Without the images, repeat every line of the listing verbatim.

──────── Dataset

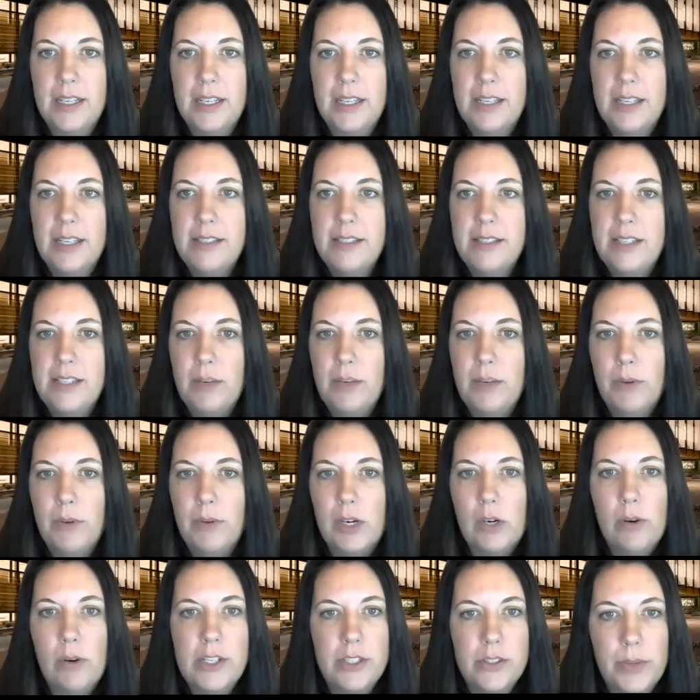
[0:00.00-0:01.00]
see what
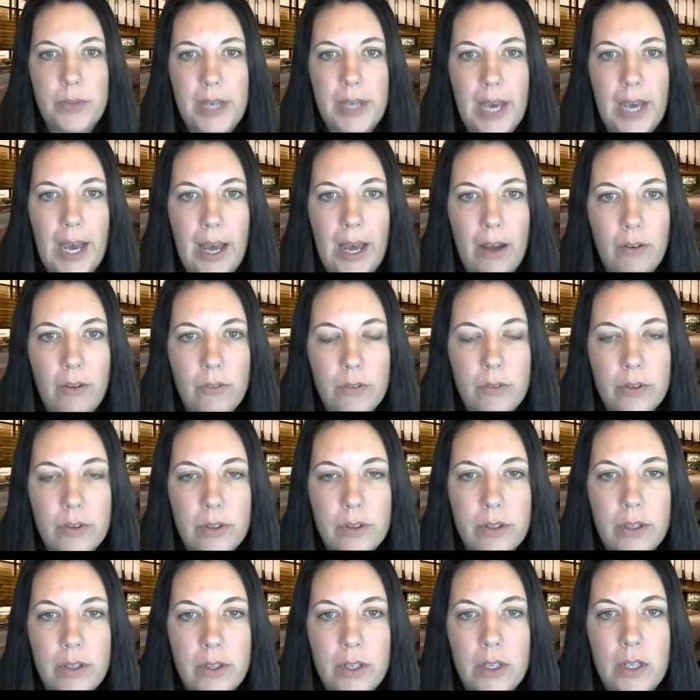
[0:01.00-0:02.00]
questions we have.
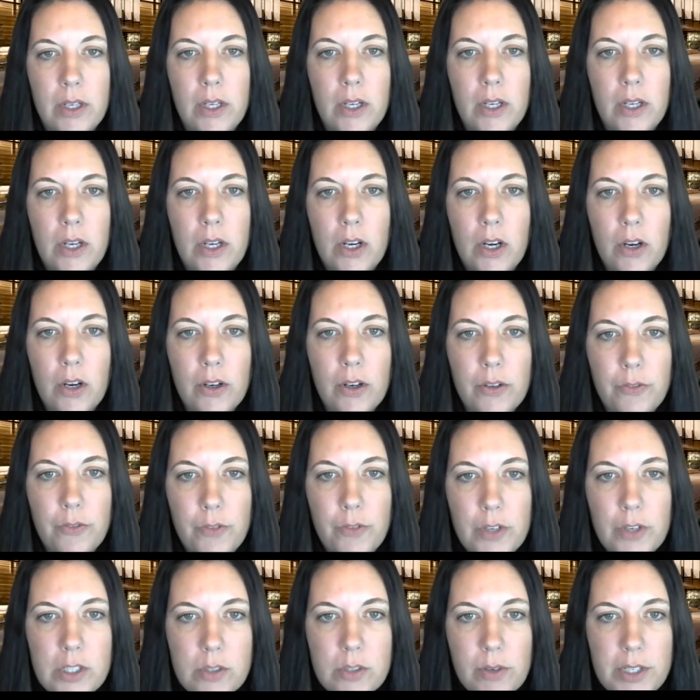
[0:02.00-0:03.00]

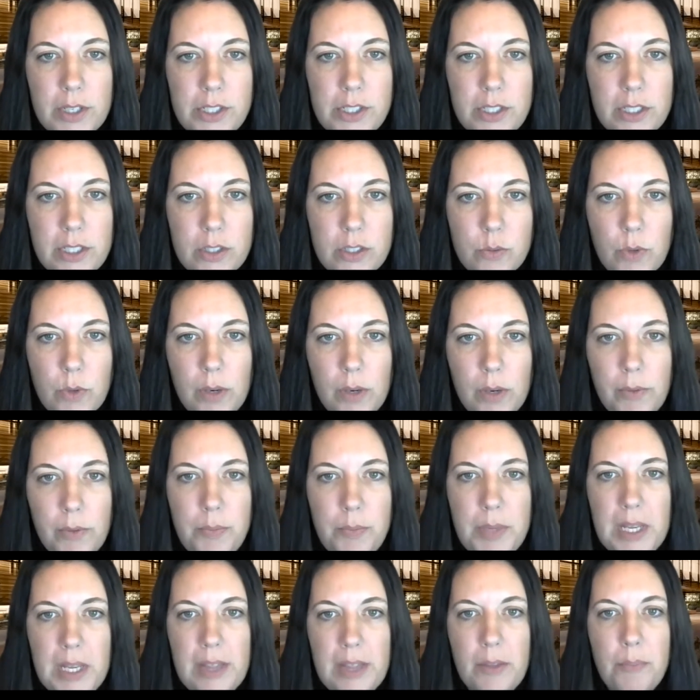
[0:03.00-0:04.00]
First question is, what
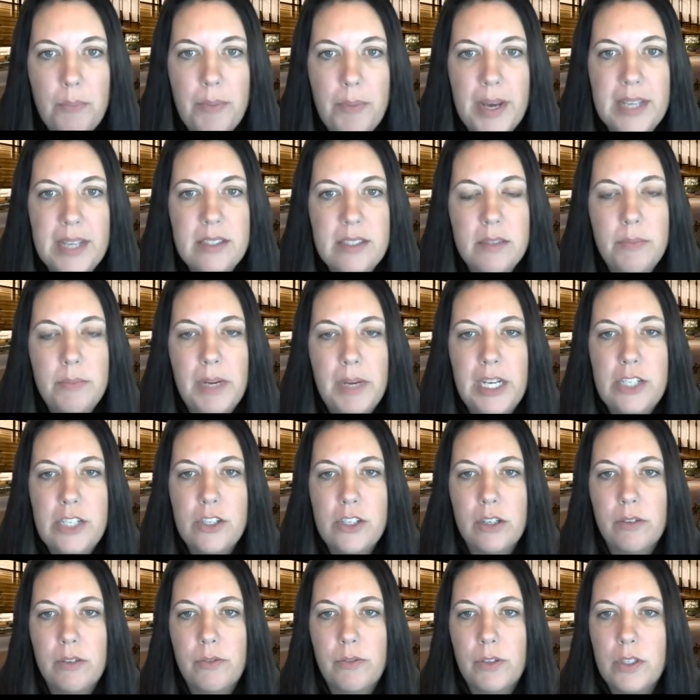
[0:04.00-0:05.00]
would be the best
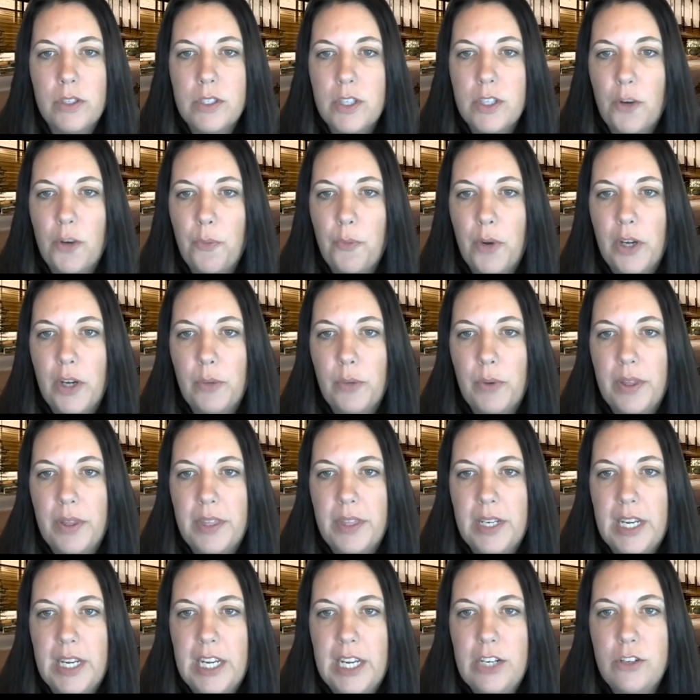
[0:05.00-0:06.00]
major for someone with
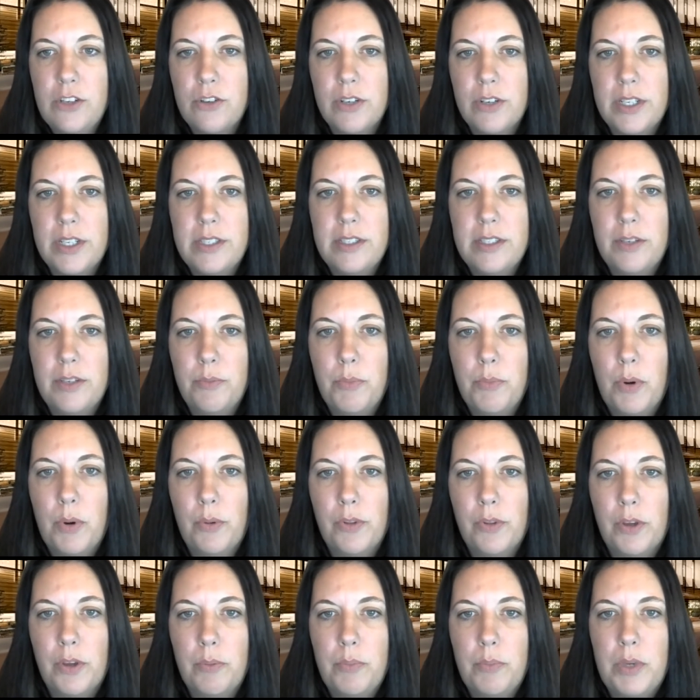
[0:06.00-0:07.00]
an interest in
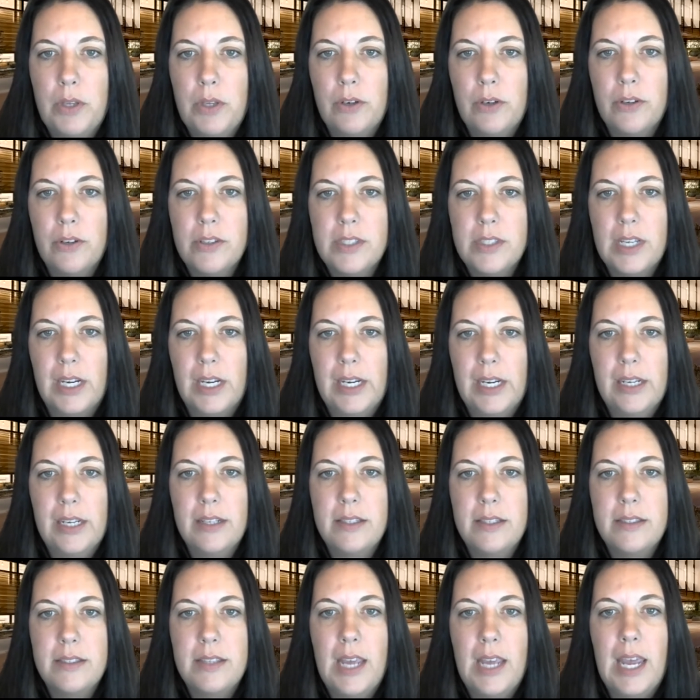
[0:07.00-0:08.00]
both computer
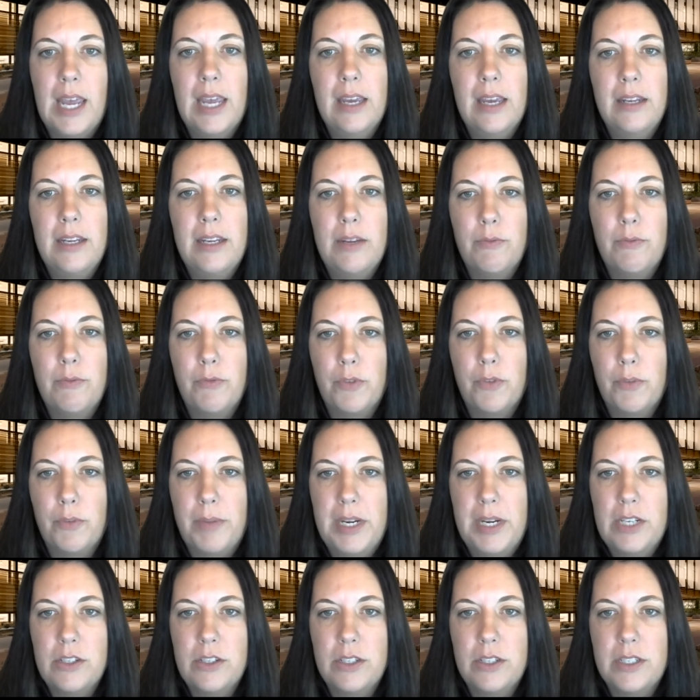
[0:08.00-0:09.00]
science and
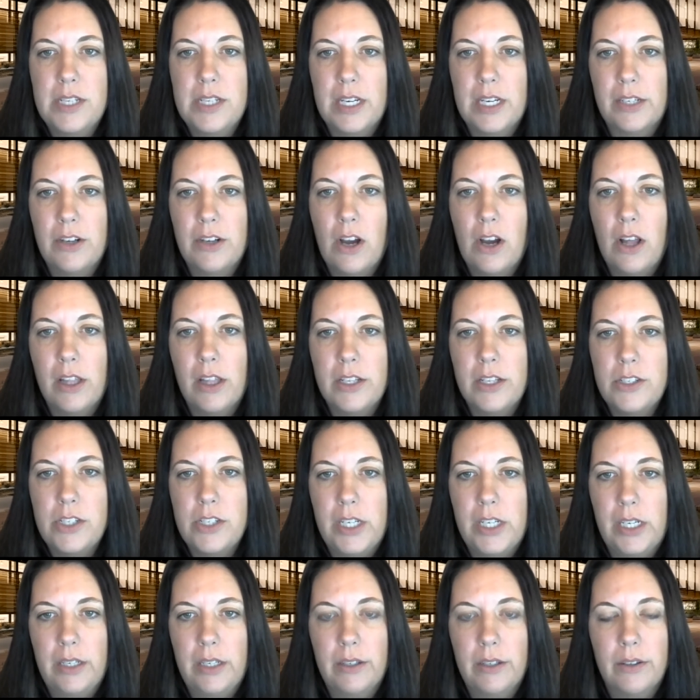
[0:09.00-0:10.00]
information
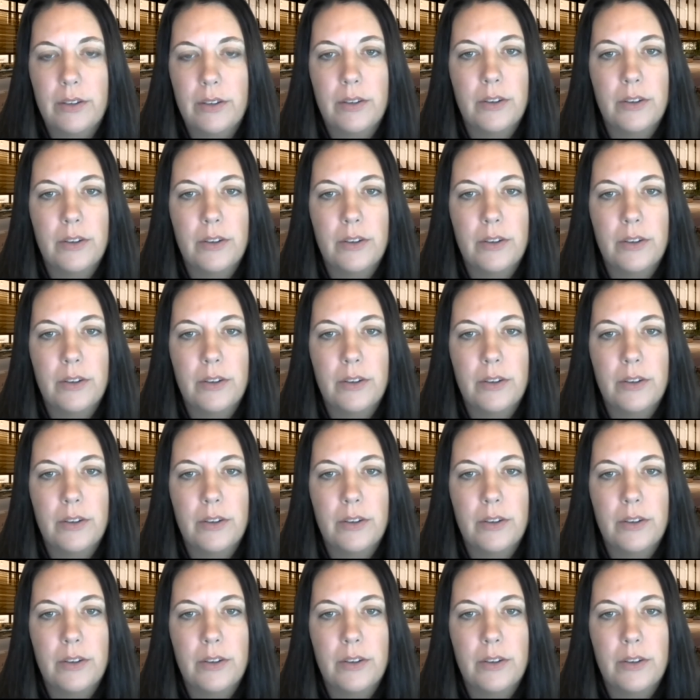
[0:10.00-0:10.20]
technology?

────────────────

-- Problem solution --
[0:00.00-0:01.00]
see what
[0:01.00-0:02.00]
questions we have.
[0:02.00-0:03.00]

[0:03.00-0:04.00]
First question is, what
[0:04.00-0:05.00]
would be the best
[0:05.00-0:06.00]
major for someone with
[0:06.00-0:07.00]
an interest in
[0:07.00-0:08.00]
both computer
[0:08.00-0:09.00]
science and
[0:09.00-0:10.00]
information
[0:10.00-0:10.20]
technology?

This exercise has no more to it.